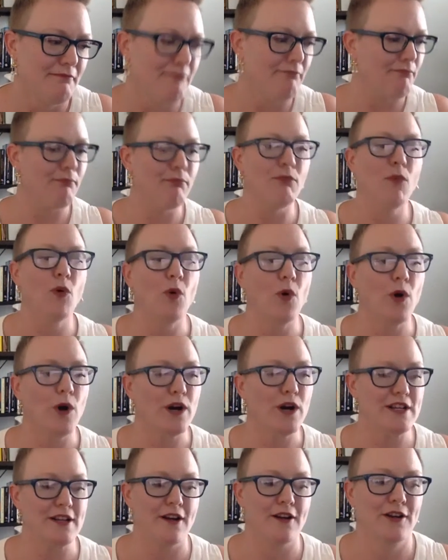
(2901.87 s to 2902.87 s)
more
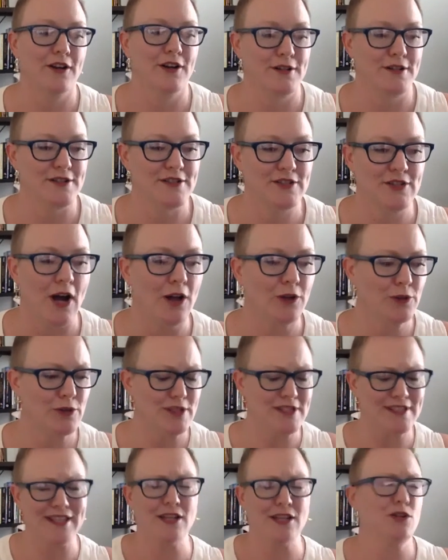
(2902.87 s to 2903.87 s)
younger
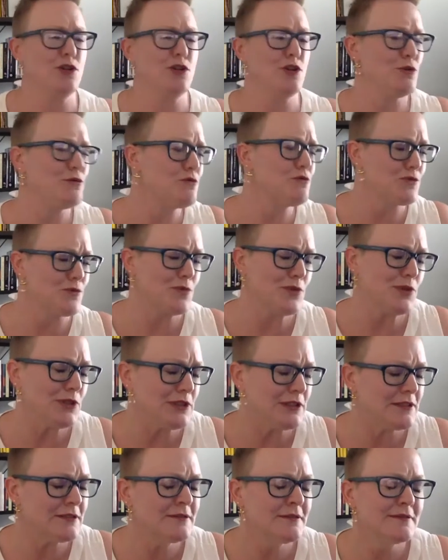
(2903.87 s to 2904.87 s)
scholars than
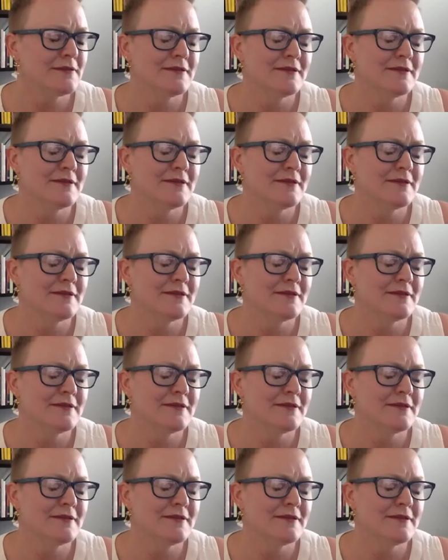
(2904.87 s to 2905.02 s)
usual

◇ ◇ ◇ ◇ ◇ ◇ ◇

** Task objective **
Could you set down the records above word for word, without any of the pictures?

** Output of the exercise **
(2901.87 s to 2902.87 s)
more
(2902.87 s to 2903.87 s)
younger
(2903.87 s to 2904.87 s)
scholars than
(2904.87 s to 2905.02 s)
usual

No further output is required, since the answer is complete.